SEC’s Gary Gensler clashes with Sen. Pat Toomey over crypto regulation

Securities and Exchange Commission Chairman Gary Gensler on Thursday defended the agency’s stance on regulating crypto tokens, arguing that nearly all crypto offerings available today fit the definition of a traditional security and should be registered and regulated accordingly.

SEC Chairman Gensler reiterated his view that the Supreme Court has addressed the definition of a security and that there is a well-established multi-factor test that most tokens meet.

Eric Lee/Bloomberg

Securities and Exchange Commission Chairman Gary Gensler on Thursday defended the agency’s stance on regulating crypto tokens, arguing that nearly all crypto offerings available today fit the definition of a traditional security and should be registered and regulated accordingly.

Gensler made his case to skeptical members of the Senate Banking Committee, who pressed him on his view that while Bitcoin behaves more like a commodity, most tokens are more like conventional stocks.

“Crypto tokens have varying degrees of decentralization, they typically do not have a financial claim on the issuer, and can usually be settled in real time without intermediaries,” said Pat Toomey (Penn.), the top Republican on the panel. “These are very large and important differences from traditional securities, and they deserve a clearly stated and tailored regulatory framework.”

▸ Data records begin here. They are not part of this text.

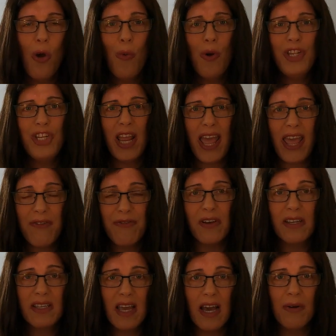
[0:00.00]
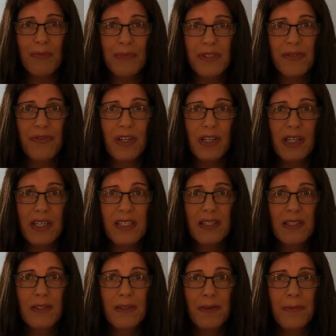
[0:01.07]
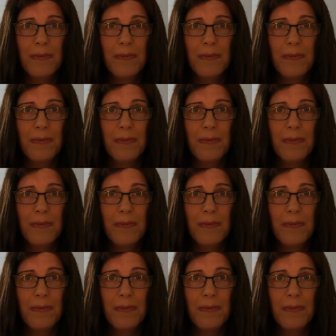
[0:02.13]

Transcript: whichever comes first.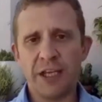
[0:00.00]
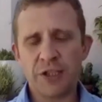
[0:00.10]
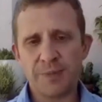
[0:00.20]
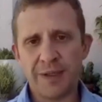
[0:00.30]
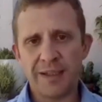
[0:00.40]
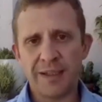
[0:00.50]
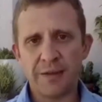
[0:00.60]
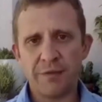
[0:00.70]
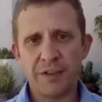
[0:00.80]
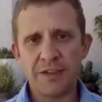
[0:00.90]
expedite
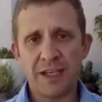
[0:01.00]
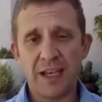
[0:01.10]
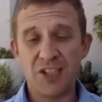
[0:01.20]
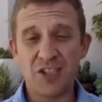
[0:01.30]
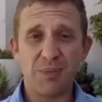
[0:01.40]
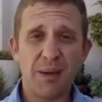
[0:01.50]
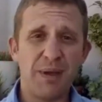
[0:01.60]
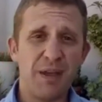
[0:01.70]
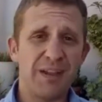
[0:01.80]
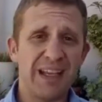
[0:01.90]
that investigation,
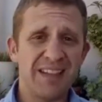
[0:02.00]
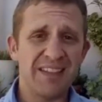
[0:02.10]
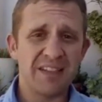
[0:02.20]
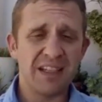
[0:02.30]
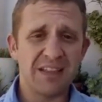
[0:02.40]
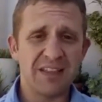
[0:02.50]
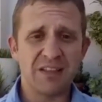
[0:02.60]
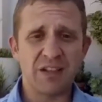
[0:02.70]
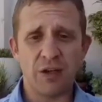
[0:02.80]
maybe even interdict it,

Throughout Thursday’s hearing, Gensler reiterated his view that the Supreme Court has addressed the definition of a security, that there is a well-established multi-factor test that most tokens meet.

“There are a lot of factors,” he said in response to Toomey’s questioning. “It’s not one spectrum of decentralization versus decentralization.”

Gensler argued that most tokens share the basic structure of a startup where there are a handful of founders who promote investment in their project, and investors who buy a stake in the company do so with the expectation that they will make money.

By that calculation, the underlying technology and logistics of a token sitting on a distributed ledger is immaterial to the question of how it should be regulated.

“I think of a group of individuals in the middle,” Gensler said. “This developer is in the middle and the investing public is betting on them, counting on them even though the token may be on a thousand computers. That’s not what the Supreme Court is looking at. It’s not about the token being on a thousand computers.”

For Toomey and other critics of the SEC’s approach, that explanation isn’t good enough.

“It’s not reasonable to fail to provide the definition of exactly where on this continuum you have a sufficient common enterprise that it qualifies as a security and where you don’t,” he said. “You’ve said Bitcoin doesn’t. Some of your colleagues have said Ethereum doesn’t, but a reasonable developer who wants to comply doesn’t know where that line is drawn.”

Many players in the crypto space have urged policymakers to set clearer rules that will be distinctly tailored to the industry. It’s a view shared by some at the SEC.

Toomey echoed those appeals, suggesting that it should ultimately fall to Congress to set a new definition of security.

“Given the new nature of these symbols, Congress should really step in and provide clarity,” he said. “In particular, we need to revise the definition of security as part of a larger effort to tailor a regulatory framework that is calibrated to the unique risks and activities of the crypto market.”